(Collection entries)

□ □ □

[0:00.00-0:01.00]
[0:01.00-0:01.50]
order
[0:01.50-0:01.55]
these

□ □ □

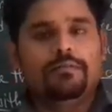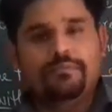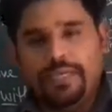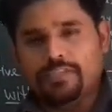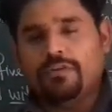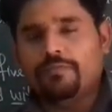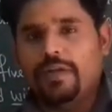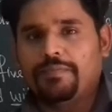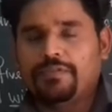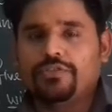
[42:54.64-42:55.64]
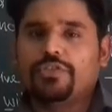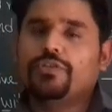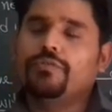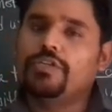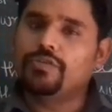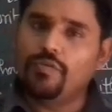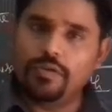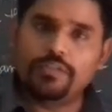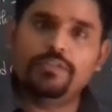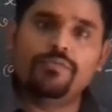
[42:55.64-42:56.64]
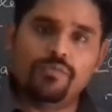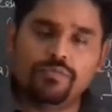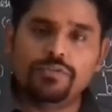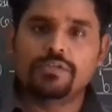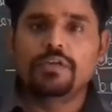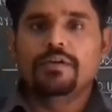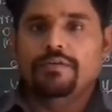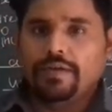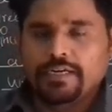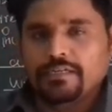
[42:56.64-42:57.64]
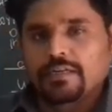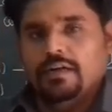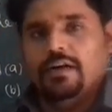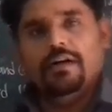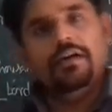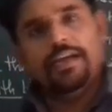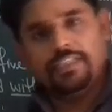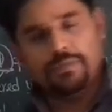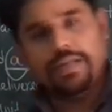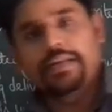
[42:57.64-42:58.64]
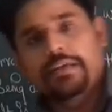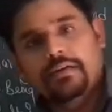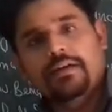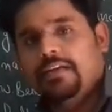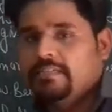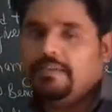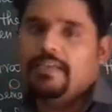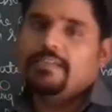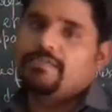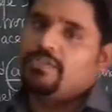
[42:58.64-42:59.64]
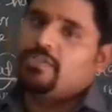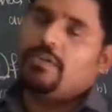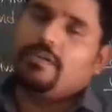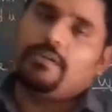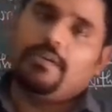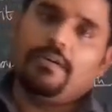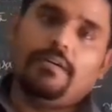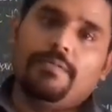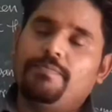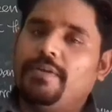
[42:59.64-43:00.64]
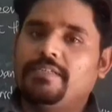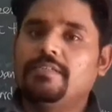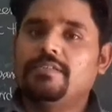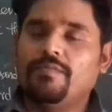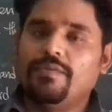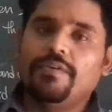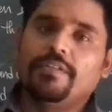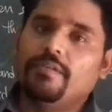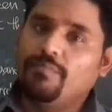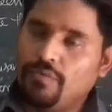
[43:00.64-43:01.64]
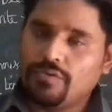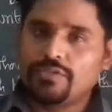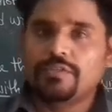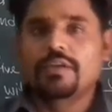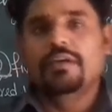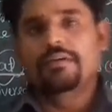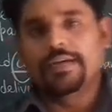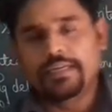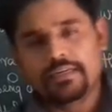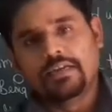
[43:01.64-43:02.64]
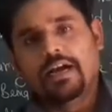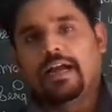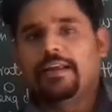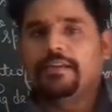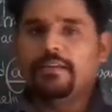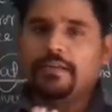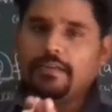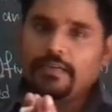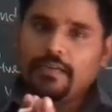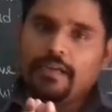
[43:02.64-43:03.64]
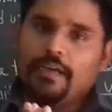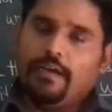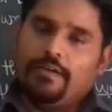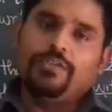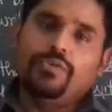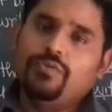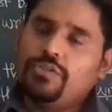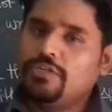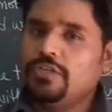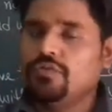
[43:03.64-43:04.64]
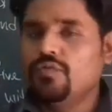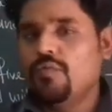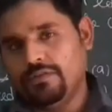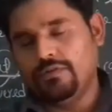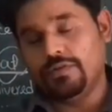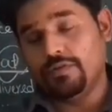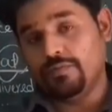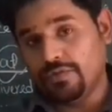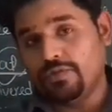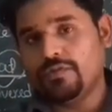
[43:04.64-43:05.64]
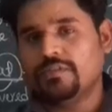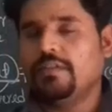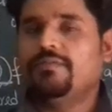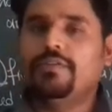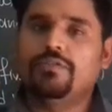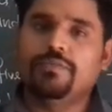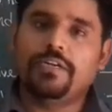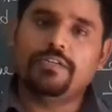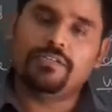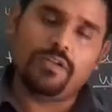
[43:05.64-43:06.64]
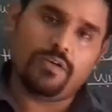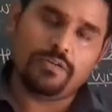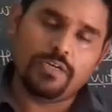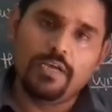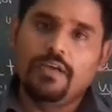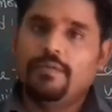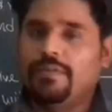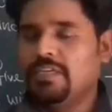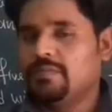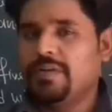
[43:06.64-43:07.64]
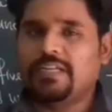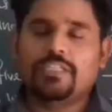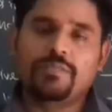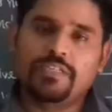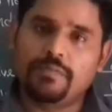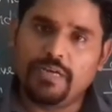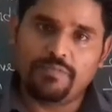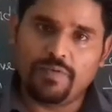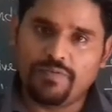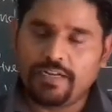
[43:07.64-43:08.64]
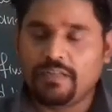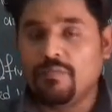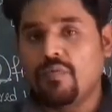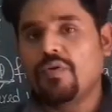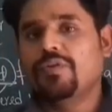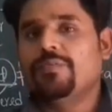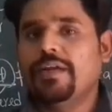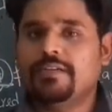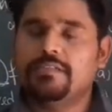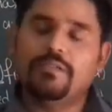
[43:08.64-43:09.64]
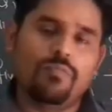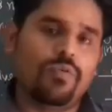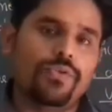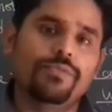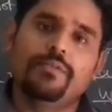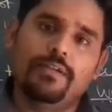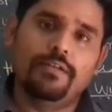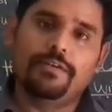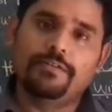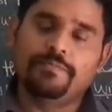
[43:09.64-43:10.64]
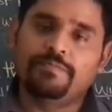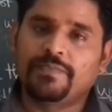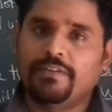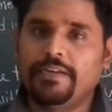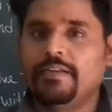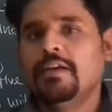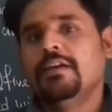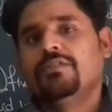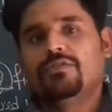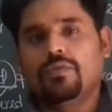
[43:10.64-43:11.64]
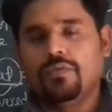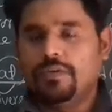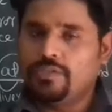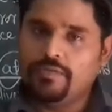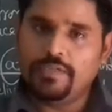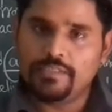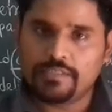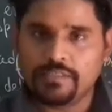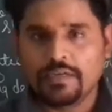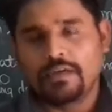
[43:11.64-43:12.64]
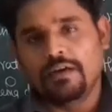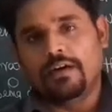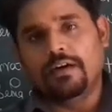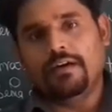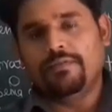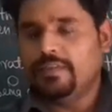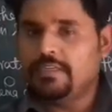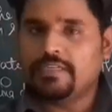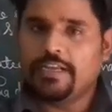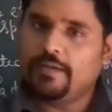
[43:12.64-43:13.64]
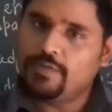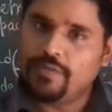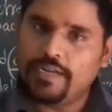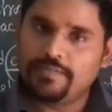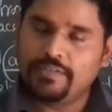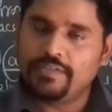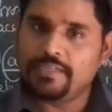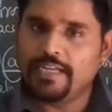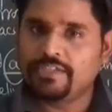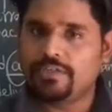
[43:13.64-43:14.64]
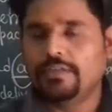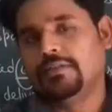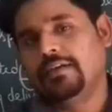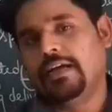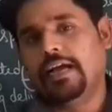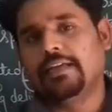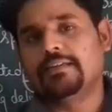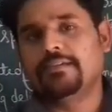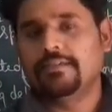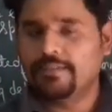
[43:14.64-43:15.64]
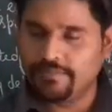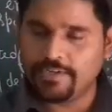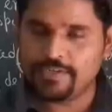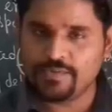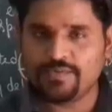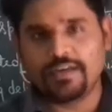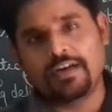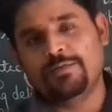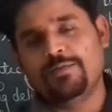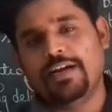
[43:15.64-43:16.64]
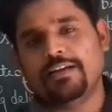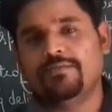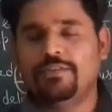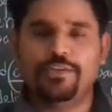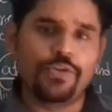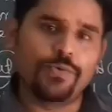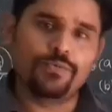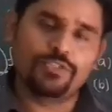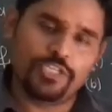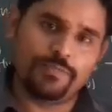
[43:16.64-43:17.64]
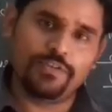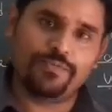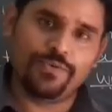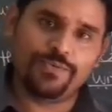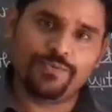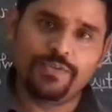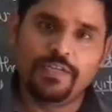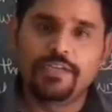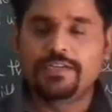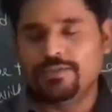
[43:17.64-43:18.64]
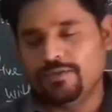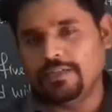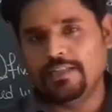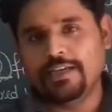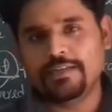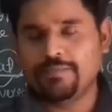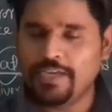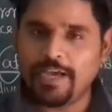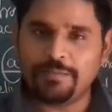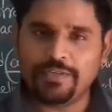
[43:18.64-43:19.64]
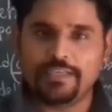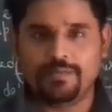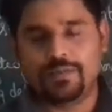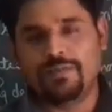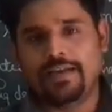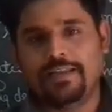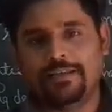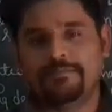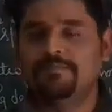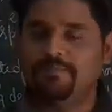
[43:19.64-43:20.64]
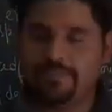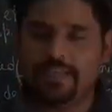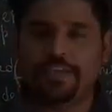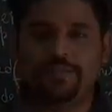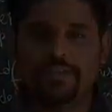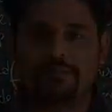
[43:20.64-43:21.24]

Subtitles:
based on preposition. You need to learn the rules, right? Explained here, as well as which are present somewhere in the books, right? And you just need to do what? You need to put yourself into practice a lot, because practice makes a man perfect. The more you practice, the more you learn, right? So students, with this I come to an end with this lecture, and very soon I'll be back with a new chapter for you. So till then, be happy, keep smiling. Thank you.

□ □ □

Although the records above contain pictures, the copy should not; retype exactly the lines from the one containing "[43:11.64-43:12.64]" through the one containing "[43:20.64-43:21.24]".

• **TASK OUTPUT**:
[43:11.64-43:12.64]
[43:12.64-43:13.64]
[43:13.64-43:14.64]
[43:14.64-43:15.64]
[43:15.64-43:16.64]
[43:16.64-43:17.64]
[43:17.64-43:18.64]
[43:18.64-43:19.64]
[43:19.64-43:20.64]
[43:20.64-43:21.24]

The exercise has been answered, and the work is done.